WORK ORDER: Take the whole listing and reproduce it exactly, pictures excepted.

━━ MATERIAL PROVIDED

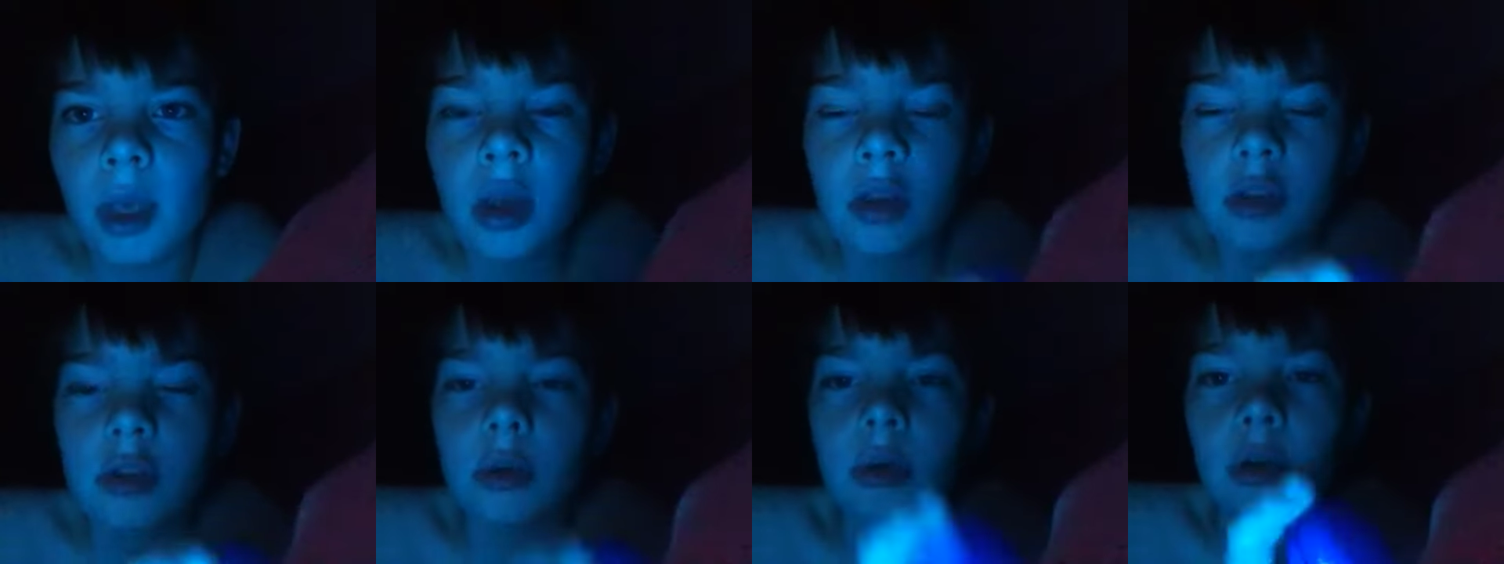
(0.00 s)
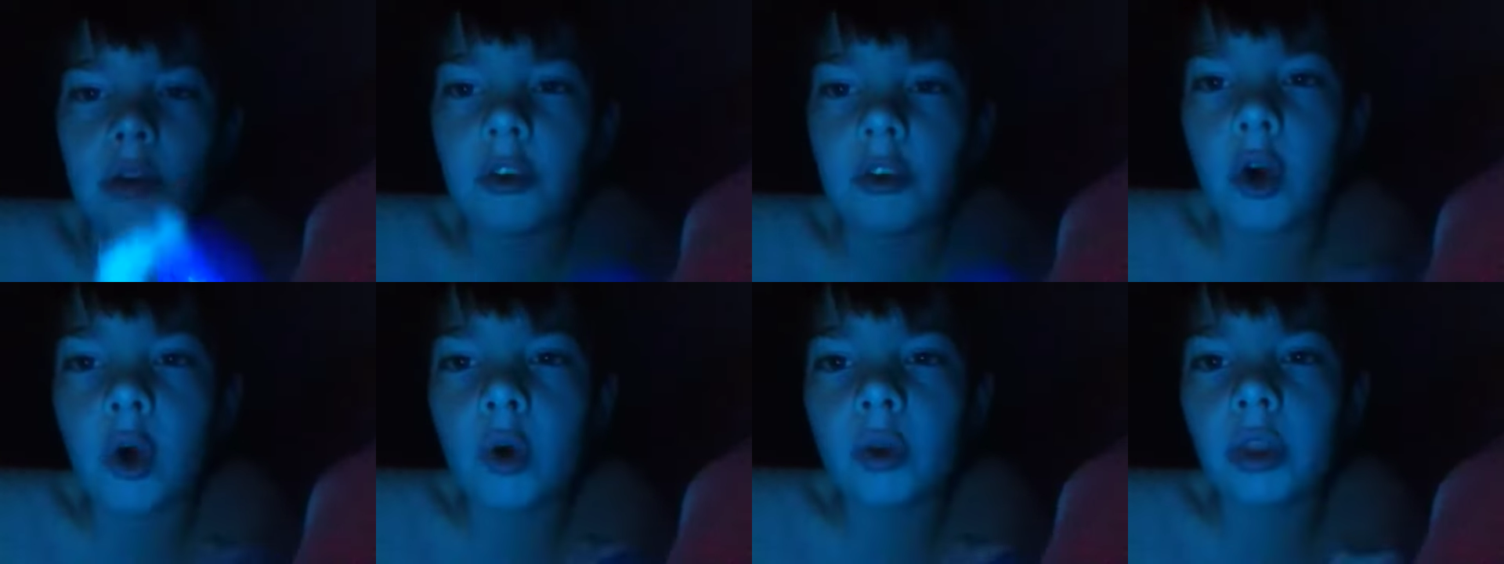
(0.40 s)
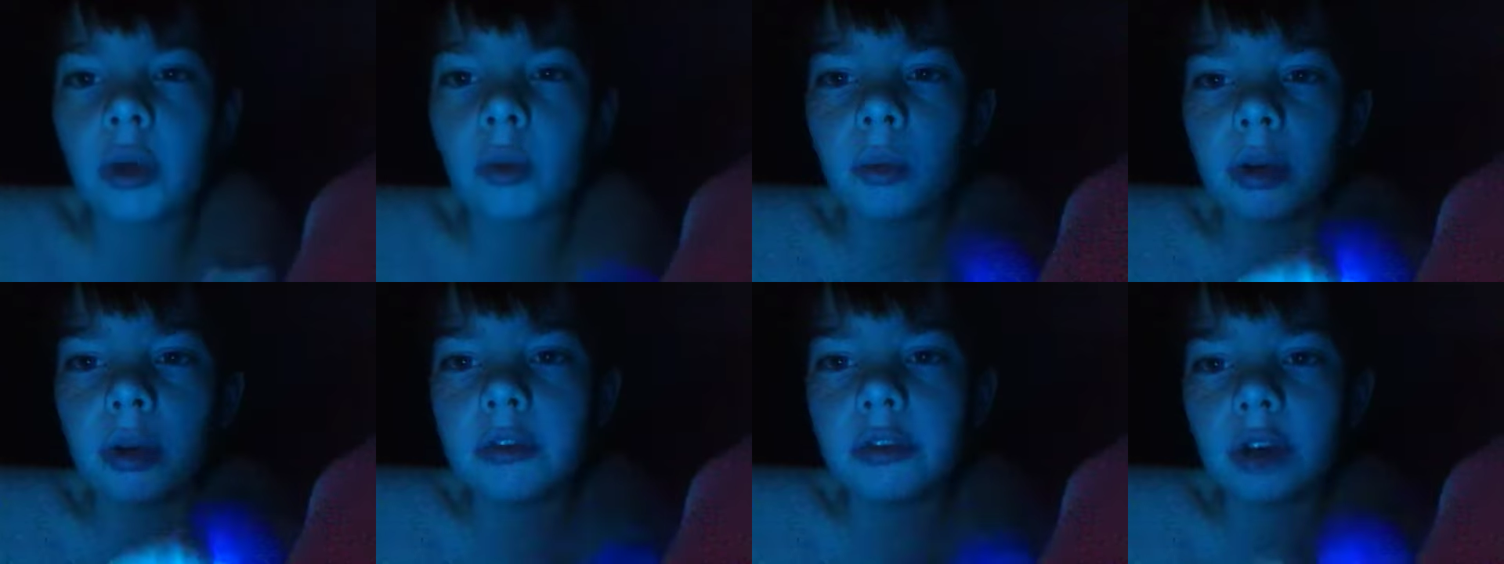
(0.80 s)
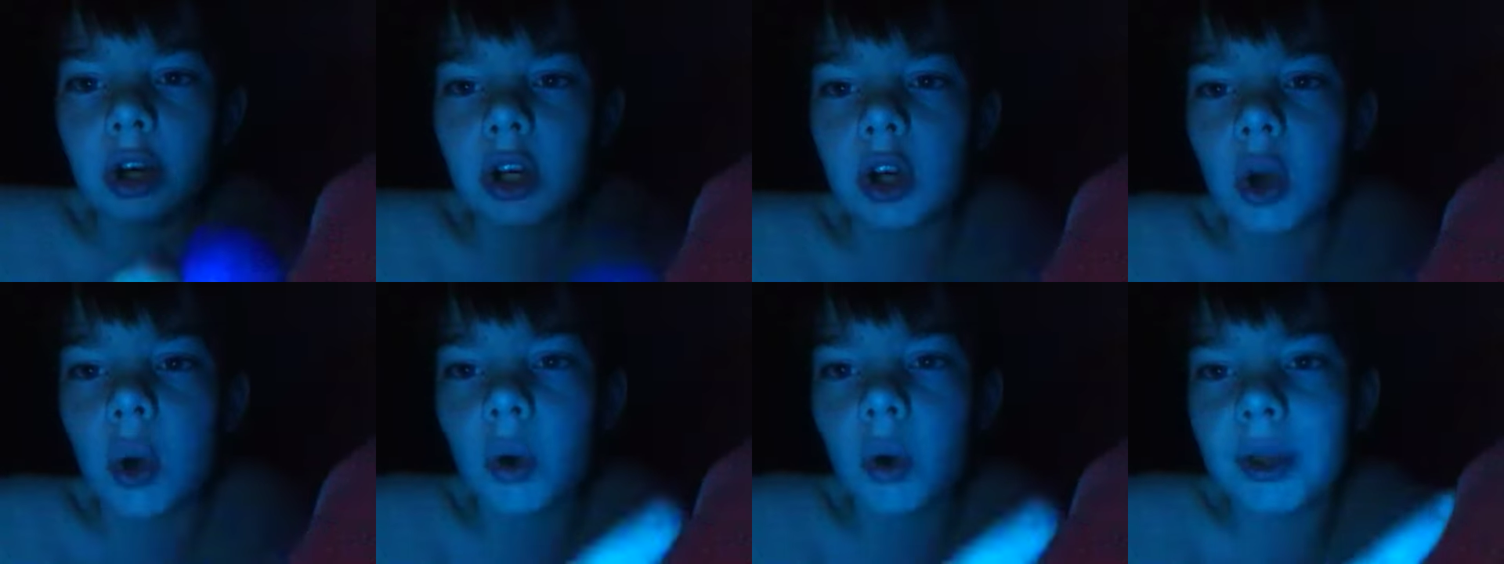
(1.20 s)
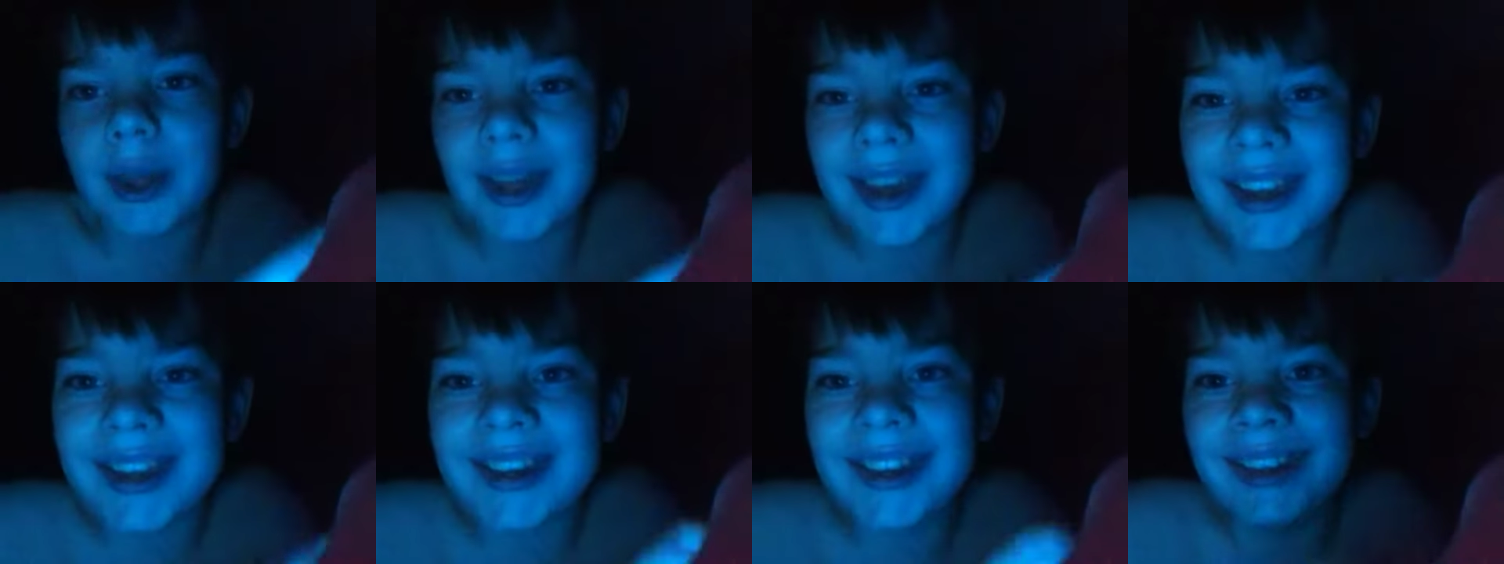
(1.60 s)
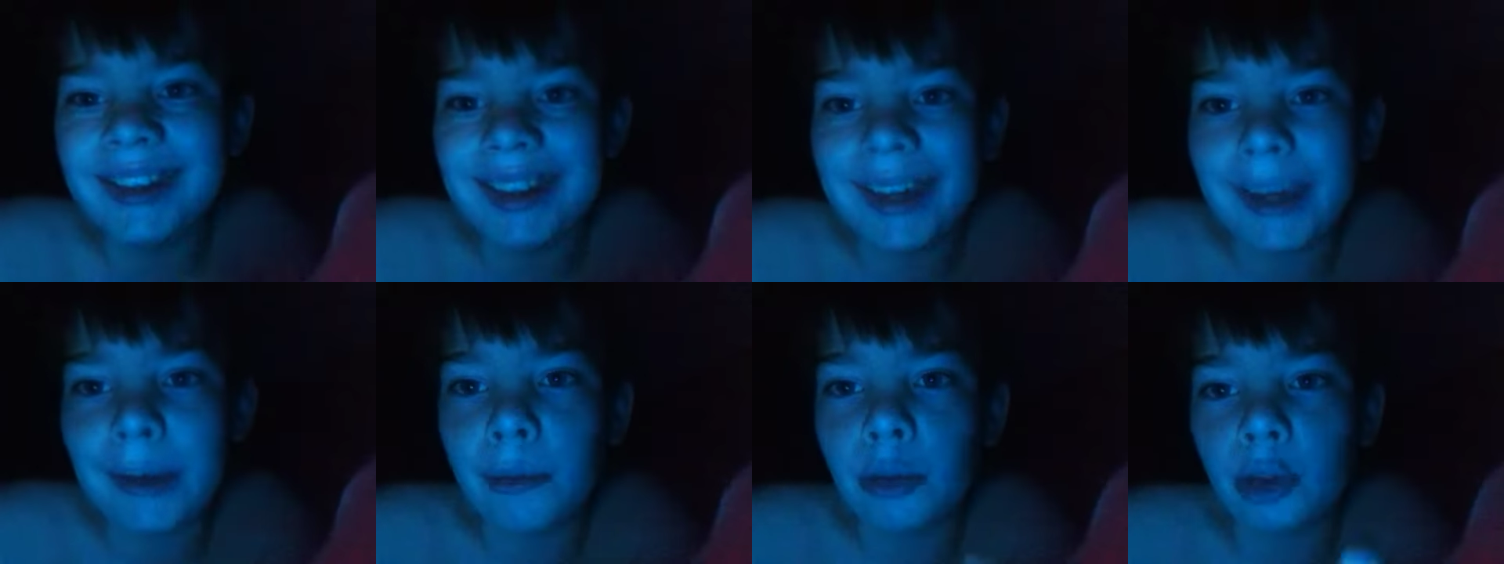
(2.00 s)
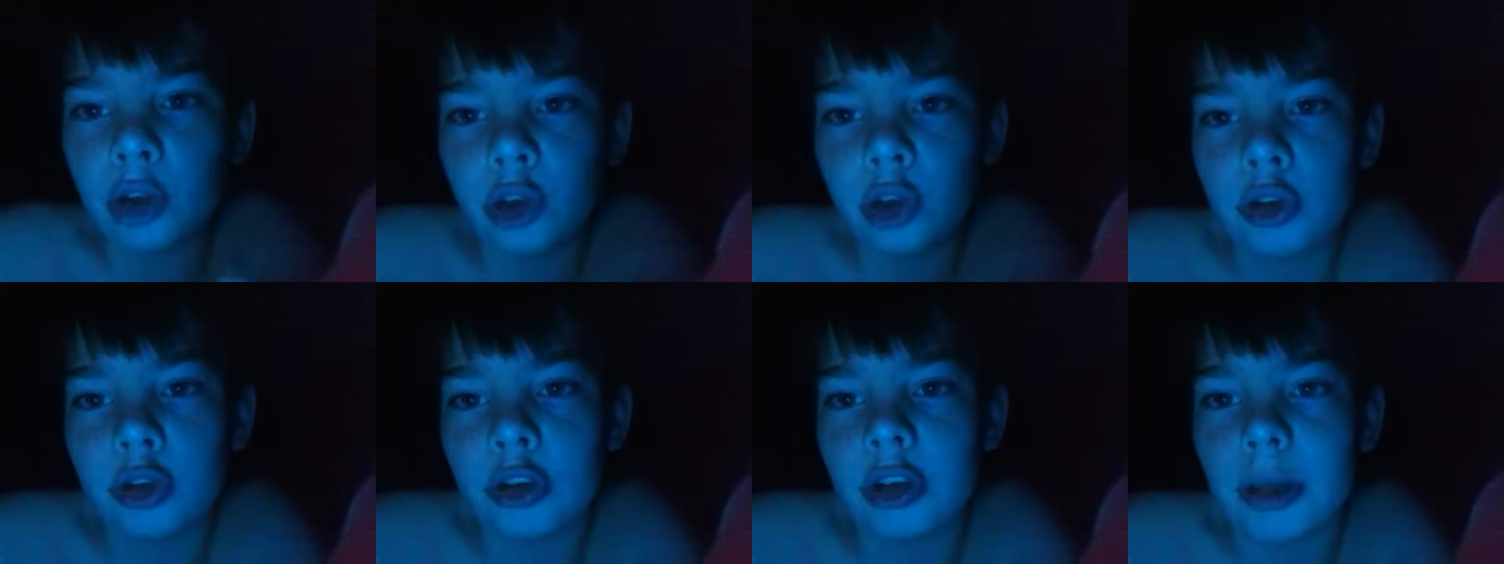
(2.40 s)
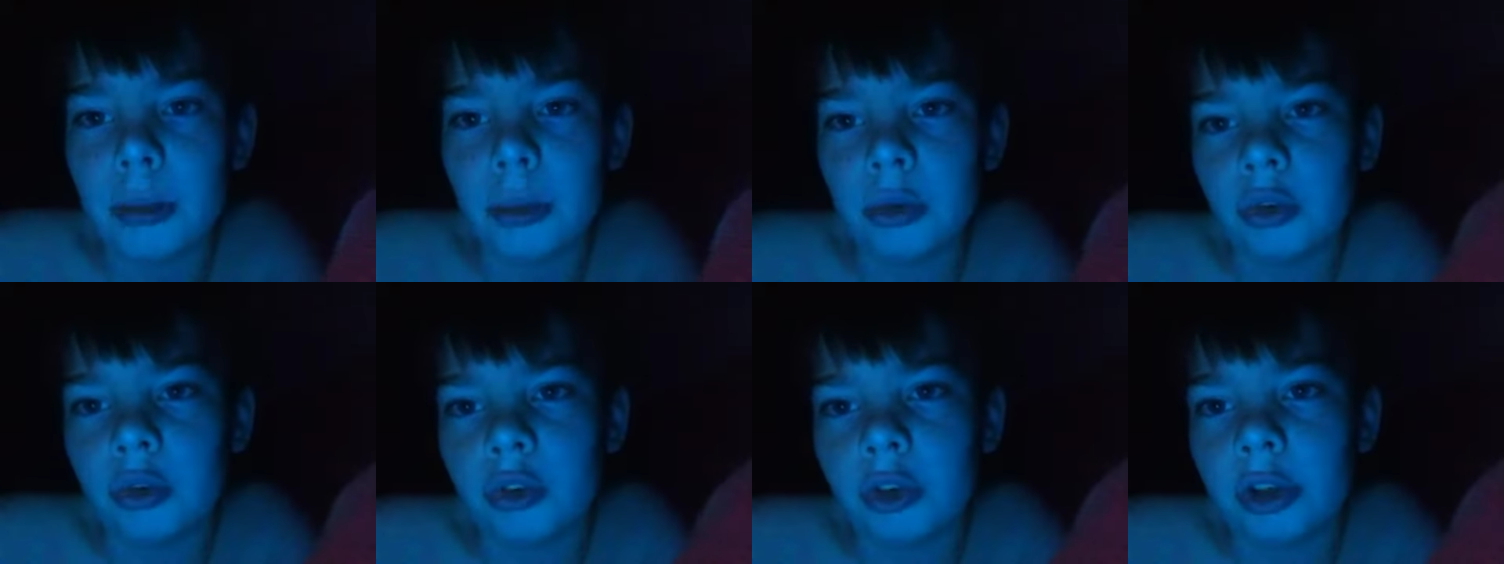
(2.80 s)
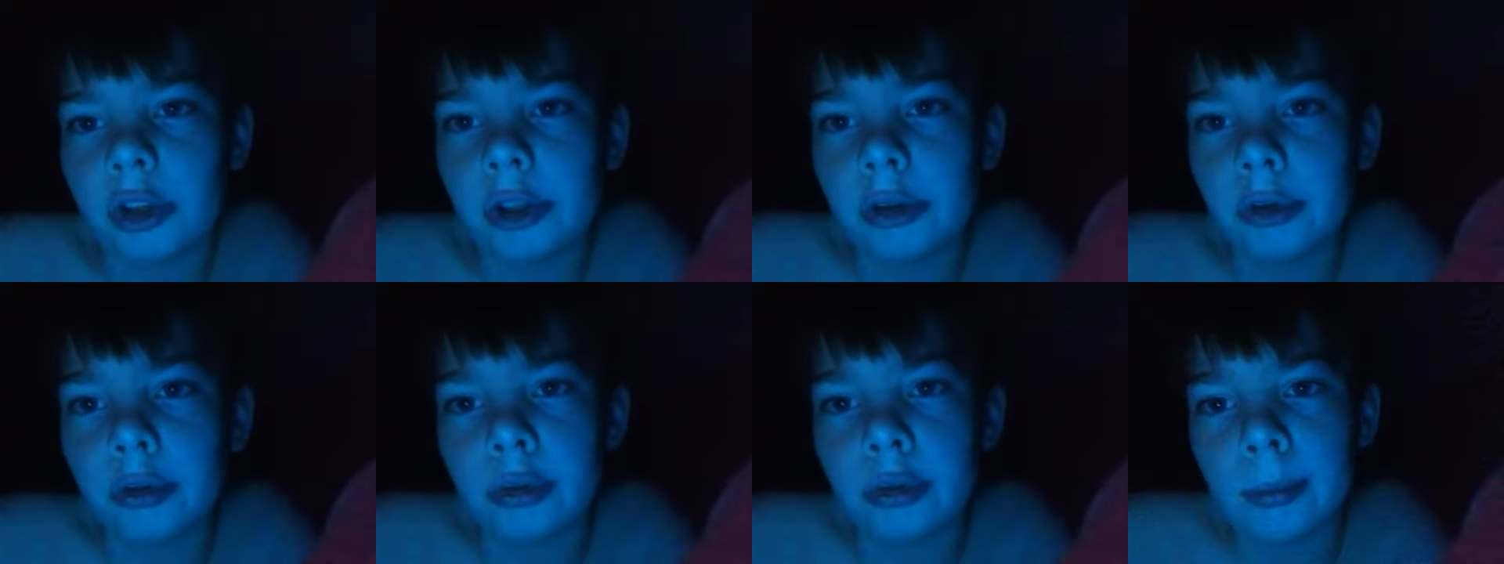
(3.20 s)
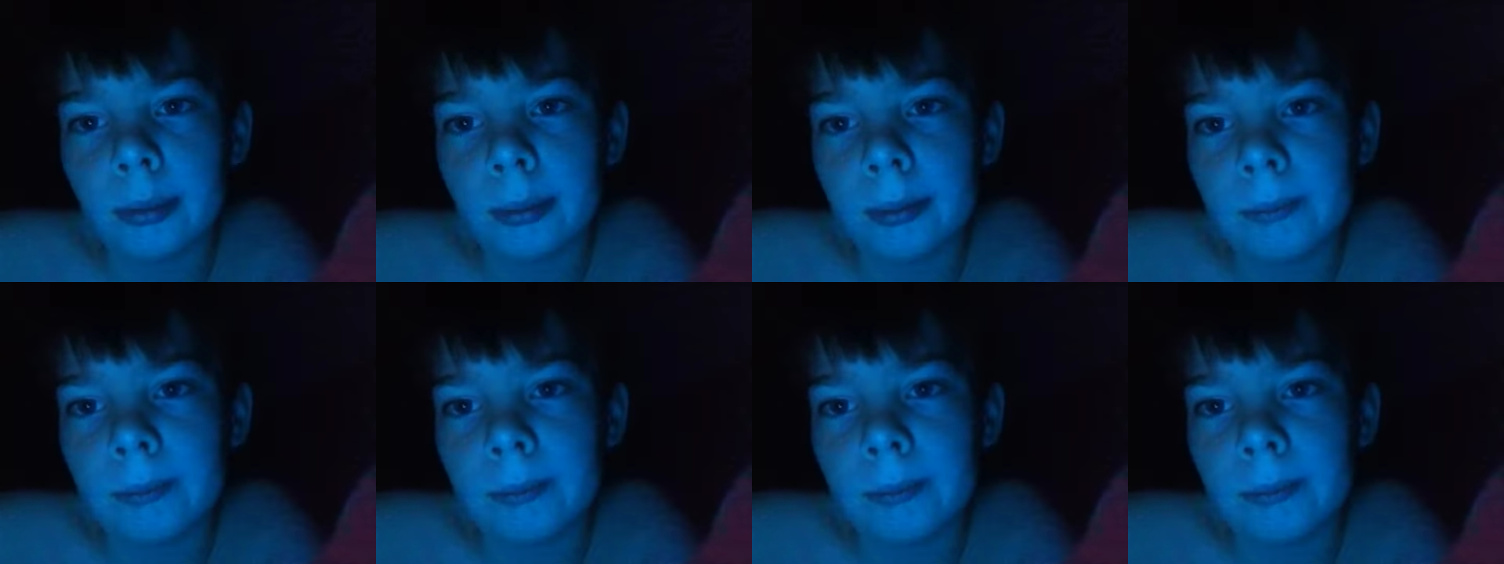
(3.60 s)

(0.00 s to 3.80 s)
So whenever I go in there, whenever I go on any game, the username is Free Kills.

━━━━

YOUR RESPONSE:
(0.00 s)
(0.40 s)
(0.80 s)
(1.20 s)
(1.60 s)
(2.00 s)
(2.40 s)
(2.80 s)
(3.20 s)
(3.60 s)

(0.00 s to 3.80 s)
So whenever I go in there, whenever I go on any game, the username is Free Kills.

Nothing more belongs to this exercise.